Monday, June 3, 2013

Making specific reference to details or devices in the poem "A Display of Mackerel," discuss the author's view on the theme of individuality versus conformity as expressed through humans versus fish. Is "the price of gleaming" too high?

Mark Doty's poem "A Display of Mackerel" plunges the reader into the poet's stream of consciousness upon seeing the eponymous display of mackerel on ice. Doty's language is saturated with imagery relating to light, beauty, and color. Each fish is "a foot of luminosity," and the only thing breaking up their perfect radiance is the striping on their skins,

like seams of lead
in a Tiffany window.

As the poet gazes at the fish, he feels separated from their beauty the way a window-shopper is separated from the jewels in a Tiffany boutique: they flash and dazzle, but they are more than the shopper can afford. "The price of gleaming" is thus alluded to early in the poem as something essentially beyond price, desirable but unattainable.
What is the "gleaming?" It is physical beauty, yes:


Iridescent, watery
prismatics: think abalone,
the wildly rainbowed
mirror of a soapbubble sphere,
think sun on gasoline.

But the physical beauty only signifies the spiritual beauty the mackerel represent.
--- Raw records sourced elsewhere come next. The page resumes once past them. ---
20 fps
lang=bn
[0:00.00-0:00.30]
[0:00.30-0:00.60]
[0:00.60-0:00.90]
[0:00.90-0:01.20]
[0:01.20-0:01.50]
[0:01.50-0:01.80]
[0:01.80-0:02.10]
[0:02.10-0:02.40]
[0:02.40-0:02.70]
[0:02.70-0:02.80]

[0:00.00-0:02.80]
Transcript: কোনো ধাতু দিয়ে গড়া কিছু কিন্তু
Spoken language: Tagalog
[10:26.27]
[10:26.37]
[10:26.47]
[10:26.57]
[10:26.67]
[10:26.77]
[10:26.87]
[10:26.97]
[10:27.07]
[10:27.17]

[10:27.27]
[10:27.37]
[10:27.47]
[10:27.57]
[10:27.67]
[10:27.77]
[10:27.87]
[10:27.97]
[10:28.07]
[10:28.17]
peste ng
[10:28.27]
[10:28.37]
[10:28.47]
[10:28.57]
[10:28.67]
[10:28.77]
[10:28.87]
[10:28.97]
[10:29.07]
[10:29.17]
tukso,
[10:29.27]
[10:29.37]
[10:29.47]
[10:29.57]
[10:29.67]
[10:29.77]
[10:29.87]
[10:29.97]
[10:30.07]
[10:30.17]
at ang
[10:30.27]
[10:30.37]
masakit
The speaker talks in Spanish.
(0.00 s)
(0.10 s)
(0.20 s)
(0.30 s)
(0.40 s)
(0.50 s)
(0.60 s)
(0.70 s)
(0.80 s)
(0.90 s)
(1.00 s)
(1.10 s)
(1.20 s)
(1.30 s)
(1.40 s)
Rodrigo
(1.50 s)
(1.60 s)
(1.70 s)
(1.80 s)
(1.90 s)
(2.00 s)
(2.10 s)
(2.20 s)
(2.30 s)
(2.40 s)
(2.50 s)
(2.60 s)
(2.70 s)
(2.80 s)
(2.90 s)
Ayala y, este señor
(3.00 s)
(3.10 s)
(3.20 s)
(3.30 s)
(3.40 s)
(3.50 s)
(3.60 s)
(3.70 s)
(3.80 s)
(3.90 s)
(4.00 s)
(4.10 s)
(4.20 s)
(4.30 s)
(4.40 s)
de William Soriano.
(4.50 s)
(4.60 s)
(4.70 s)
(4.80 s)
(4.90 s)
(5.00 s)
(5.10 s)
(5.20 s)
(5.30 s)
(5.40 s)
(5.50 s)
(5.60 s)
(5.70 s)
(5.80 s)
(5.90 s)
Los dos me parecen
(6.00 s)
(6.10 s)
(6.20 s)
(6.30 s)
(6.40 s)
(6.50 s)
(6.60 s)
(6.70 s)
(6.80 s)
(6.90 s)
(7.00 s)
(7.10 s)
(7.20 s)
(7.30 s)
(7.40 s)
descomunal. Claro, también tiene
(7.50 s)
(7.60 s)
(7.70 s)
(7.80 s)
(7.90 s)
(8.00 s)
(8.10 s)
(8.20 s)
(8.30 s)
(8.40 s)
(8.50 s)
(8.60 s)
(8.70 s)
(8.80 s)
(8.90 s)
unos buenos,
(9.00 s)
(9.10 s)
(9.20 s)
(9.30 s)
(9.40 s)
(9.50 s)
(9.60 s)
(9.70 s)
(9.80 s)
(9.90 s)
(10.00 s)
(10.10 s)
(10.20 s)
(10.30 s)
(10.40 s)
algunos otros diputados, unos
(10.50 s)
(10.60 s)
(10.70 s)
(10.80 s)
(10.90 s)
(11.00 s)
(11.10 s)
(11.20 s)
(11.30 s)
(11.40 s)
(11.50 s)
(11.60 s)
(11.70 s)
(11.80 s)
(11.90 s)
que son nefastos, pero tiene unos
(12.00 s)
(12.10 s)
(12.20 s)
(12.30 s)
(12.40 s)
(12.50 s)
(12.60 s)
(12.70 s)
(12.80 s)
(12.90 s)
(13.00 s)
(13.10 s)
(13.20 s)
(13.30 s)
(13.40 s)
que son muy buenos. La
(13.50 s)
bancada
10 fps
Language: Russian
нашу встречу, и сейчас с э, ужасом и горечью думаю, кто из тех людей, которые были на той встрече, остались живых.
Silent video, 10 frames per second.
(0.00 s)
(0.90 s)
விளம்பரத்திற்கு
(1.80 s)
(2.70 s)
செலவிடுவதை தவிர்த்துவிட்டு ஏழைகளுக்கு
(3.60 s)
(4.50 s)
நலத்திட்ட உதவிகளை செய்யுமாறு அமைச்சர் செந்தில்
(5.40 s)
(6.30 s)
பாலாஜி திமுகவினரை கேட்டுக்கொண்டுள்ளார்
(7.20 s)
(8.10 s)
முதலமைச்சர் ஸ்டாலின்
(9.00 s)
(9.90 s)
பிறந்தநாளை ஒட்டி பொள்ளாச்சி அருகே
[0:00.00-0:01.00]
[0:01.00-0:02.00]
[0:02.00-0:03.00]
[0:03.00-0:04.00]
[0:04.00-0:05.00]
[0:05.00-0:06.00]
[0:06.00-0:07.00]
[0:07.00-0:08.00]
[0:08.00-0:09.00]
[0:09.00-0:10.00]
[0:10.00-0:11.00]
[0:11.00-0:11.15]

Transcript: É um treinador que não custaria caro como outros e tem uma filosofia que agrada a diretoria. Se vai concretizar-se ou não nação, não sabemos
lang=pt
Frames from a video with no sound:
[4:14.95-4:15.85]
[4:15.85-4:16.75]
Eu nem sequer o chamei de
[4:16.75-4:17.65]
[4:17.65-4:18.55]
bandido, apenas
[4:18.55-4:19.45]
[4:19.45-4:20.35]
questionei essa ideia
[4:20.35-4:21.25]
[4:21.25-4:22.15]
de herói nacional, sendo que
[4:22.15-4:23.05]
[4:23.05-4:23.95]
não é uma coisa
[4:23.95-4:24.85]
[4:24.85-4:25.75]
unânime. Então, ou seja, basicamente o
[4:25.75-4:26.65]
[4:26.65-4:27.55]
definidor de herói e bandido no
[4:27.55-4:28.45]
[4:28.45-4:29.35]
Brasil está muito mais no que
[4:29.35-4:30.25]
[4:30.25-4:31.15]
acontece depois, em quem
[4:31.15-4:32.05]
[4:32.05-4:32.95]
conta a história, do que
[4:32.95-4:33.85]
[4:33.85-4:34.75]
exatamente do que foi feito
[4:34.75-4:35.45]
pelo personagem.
They are "splendor, and splendor," and "all exact expressions / of the one soul." The mackerels' uniformity shows them to be a "perfect fulfilment / of heaven’s template, / mackerel essence." Each fish is an exact copy of each other fish, and every fish is the Platonic ideal of what a mackerel should be. They are perfect in themselves, so there is no need for individuality among them—individuality would mar their perfection by introducing differences. There is only one "template" for the mackerel, after all.
The price of perfection, of "gleaming," is sublimating individuality to such a "template" in order to become an "expression / of the one soul." To be beautiful in the way the mackerel are beautiful is to be "selfless," entirely lacking any sense of uniqueness:


all, all for all,
the rainbowed school
and its acres of brilliant classrooms,
in which no verb is singular,
or every one is.

To be individual is, by contrast,


to be yourself only,
unduplicatable, doomed
to be lost[.]

The poet, contemplating the mackerels' radiance, wonders what it would be like to "lose ourselves / entirely in the universe / of shimmer." Individuality is the default state of humanity, and it comes at its own price—imperfection, inconsistency, singularity instead of community. Individuals may be beautiful, but humanity as a whole will never be beautiful the way the mackerel are because it lacks the uniformity, the heavenly "template," that characterizes the mackerel. The poet struggles to imagine what it would be like to be so completely one with his fellow creatures. He longs to understand it, to partake of that beauty and that togetherness.
Is the price of gleaming too high? The poet doesn't know, and at any rate, he doesn't have the currency to pay it: humans are not schools of fish, each exact copies of one another. He can only speculate what it would be like to gleam as the mackerel do, "happy," "together," and "selfless."